Dal 2016 al 2019 ha organizzato corsi, conferenze, workshop rivolti a persone di tutte le età, nella sede dell’Associazione L’Albero della Memoria, per il benessere delle persone e per l’incontro con le diverse culture e le diverse abilità. La sua ricerca etnomusicologica è aperta anche alle culture degli altri popoli, con la consapevolezza che in ogni parte della Terra la musica si è sviluppata anche con finalità terapeutiche. Attraverso lo yoga approfondisce l’uso dei mantra e del respiro consapevole.

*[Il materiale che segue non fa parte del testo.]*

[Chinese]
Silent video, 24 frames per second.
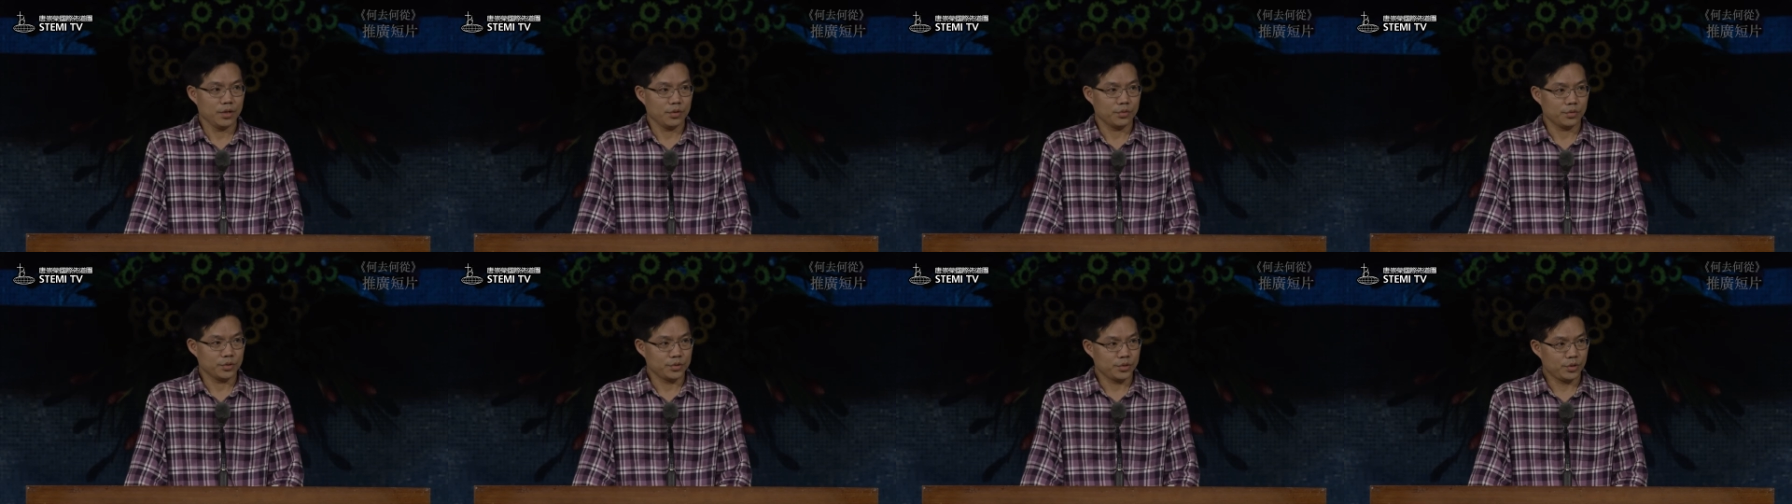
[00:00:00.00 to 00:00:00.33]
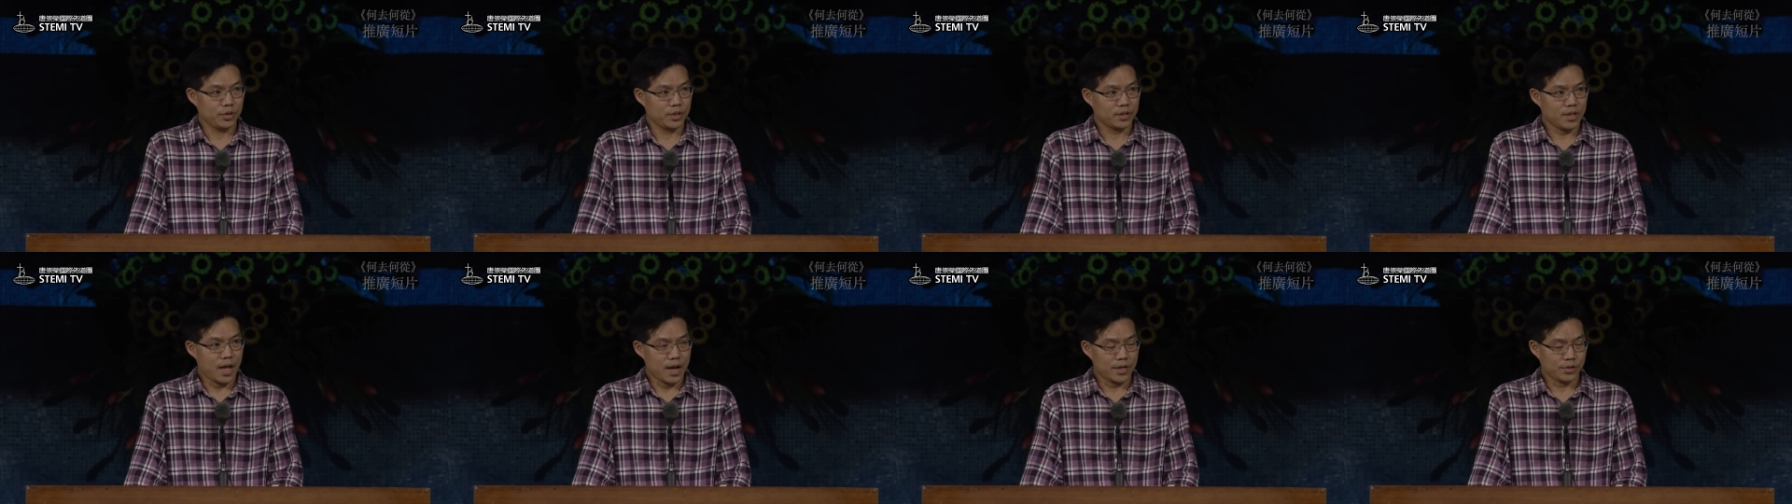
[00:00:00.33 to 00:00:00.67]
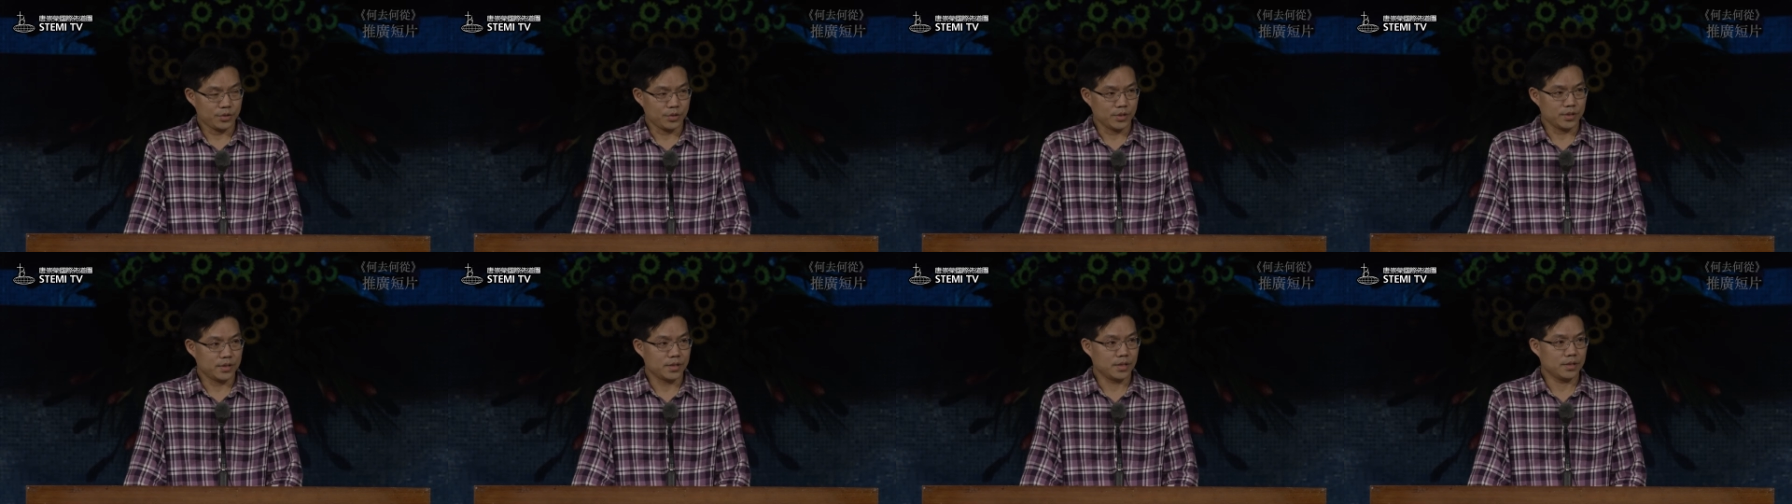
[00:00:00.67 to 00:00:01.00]
我觉得大
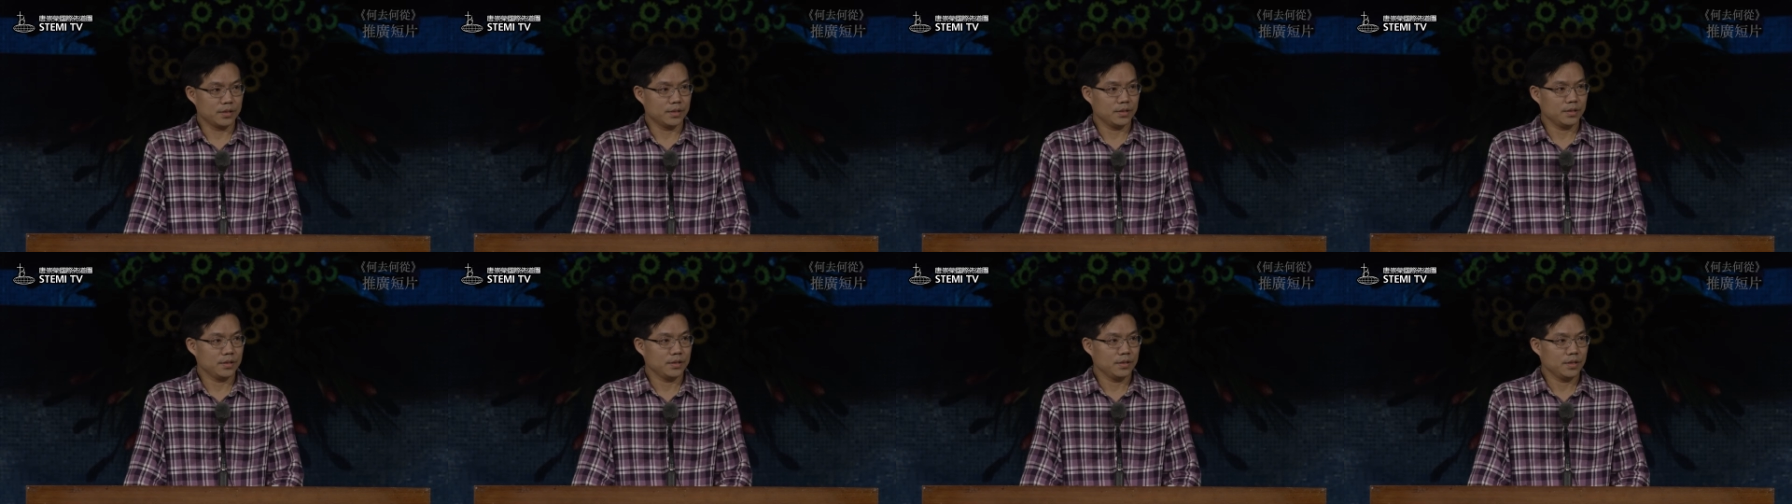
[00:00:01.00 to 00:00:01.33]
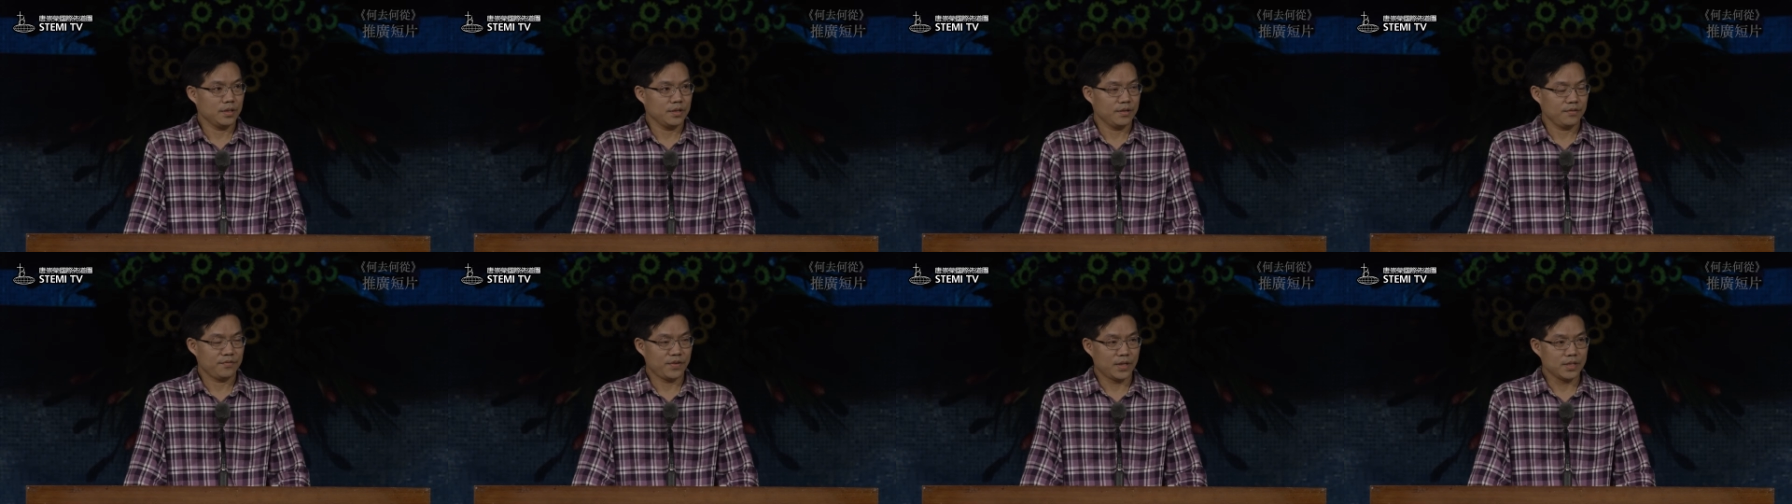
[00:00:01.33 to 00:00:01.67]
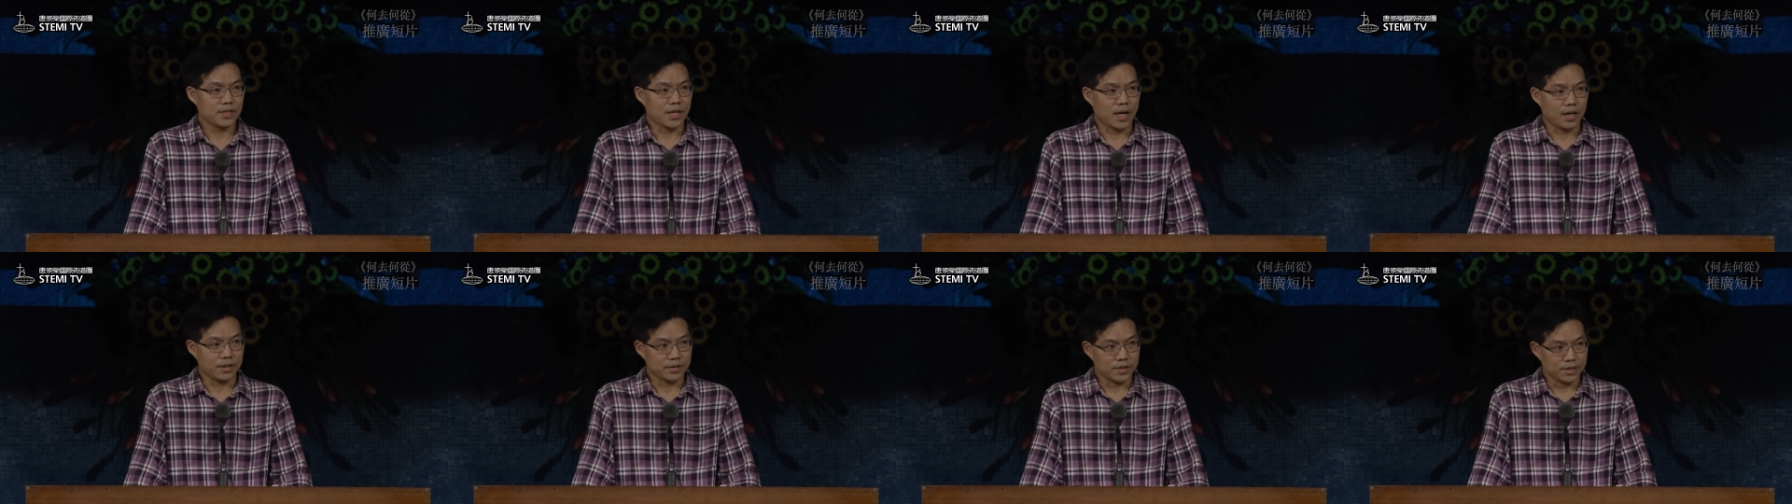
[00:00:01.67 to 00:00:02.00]
学生非
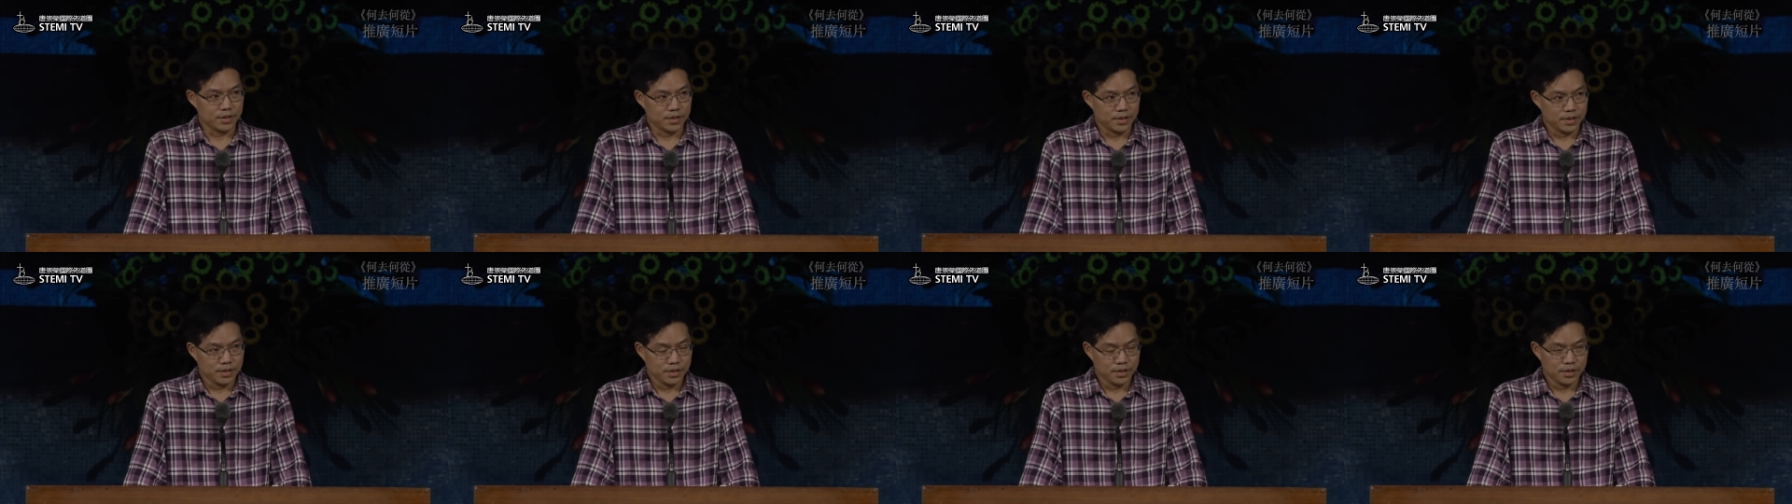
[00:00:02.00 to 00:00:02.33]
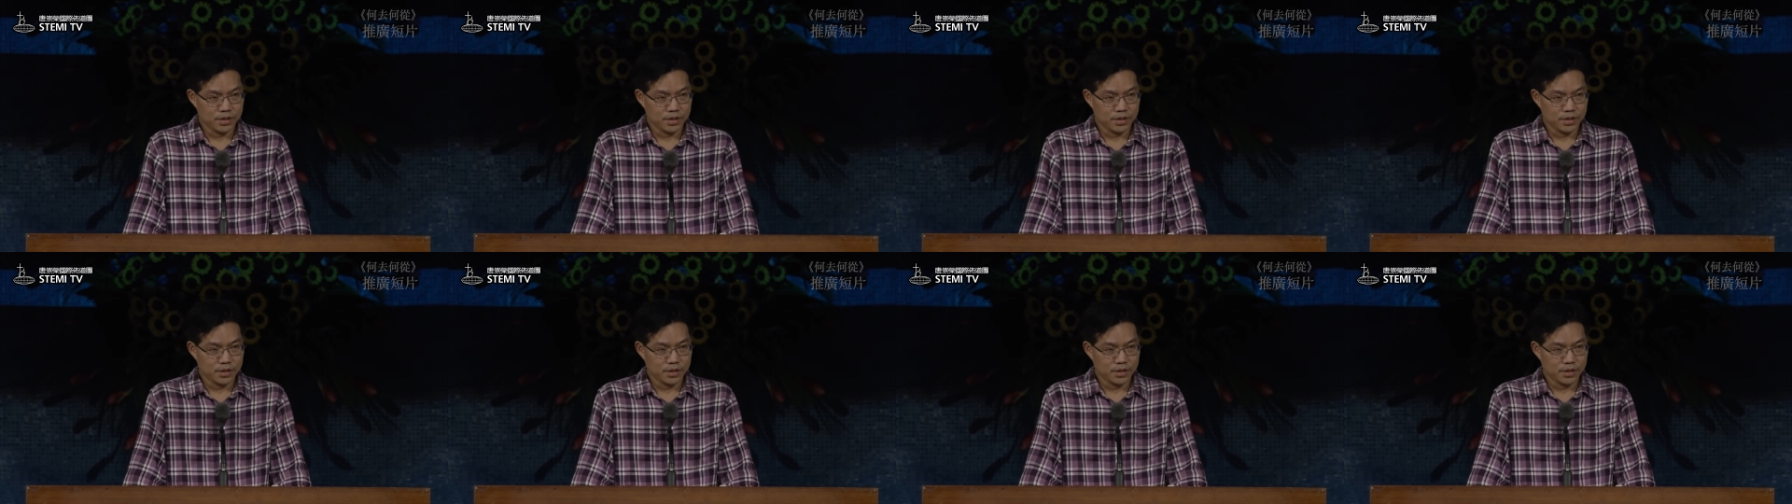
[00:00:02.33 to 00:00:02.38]
常的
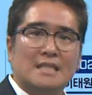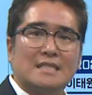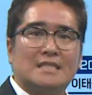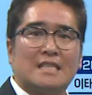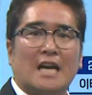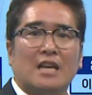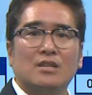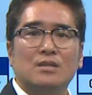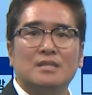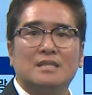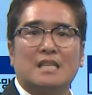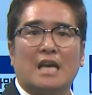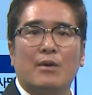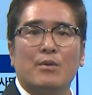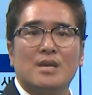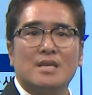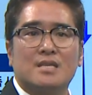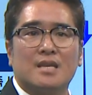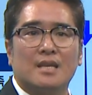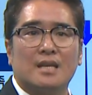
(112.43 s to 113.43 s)
자연
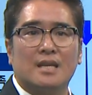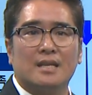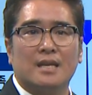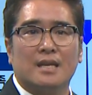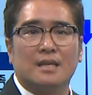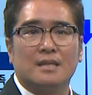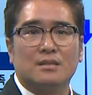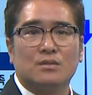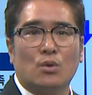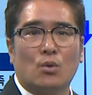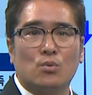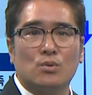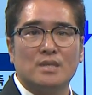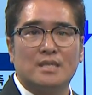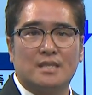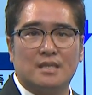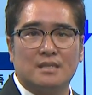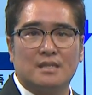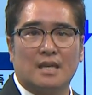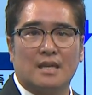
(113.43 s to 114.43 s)
사회 재난에
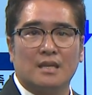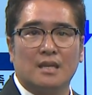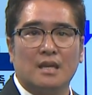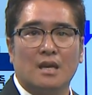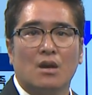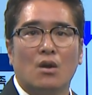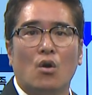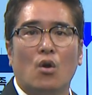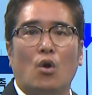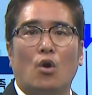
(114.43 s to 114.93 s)
서울시장이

Si avvicina alle tradizioni degli indigeni del Sud-America con le danze sciamaniche, i canti medicina e l’uso di strumenti a percussione. Dal 2016 segue corsi di formazione sul benessere della persona, in particolare il corso di Suono-terapia con Luca Vignali, e il corso per Operatore sonoro-vibrazionale della scuola Myamo con Marco Accossato, dove ha imparato ad utilizzare campane tibetane, diapason, suono-puntura, voce, sia per sessioni individuali che per lavori di gruppo. Dal 2020 si dedica al canto armonico e alla pratica di altri strumenti etnici con finalità terapeutiche come il tamburo sciamanico (dei nativi americani) e il didgeridoo (strumento degli aborigeni australiani).
Dal 2021 è iscritta al corso per Counselor Olistico, presso la sede di Adria dell’ente di formazione Myamo.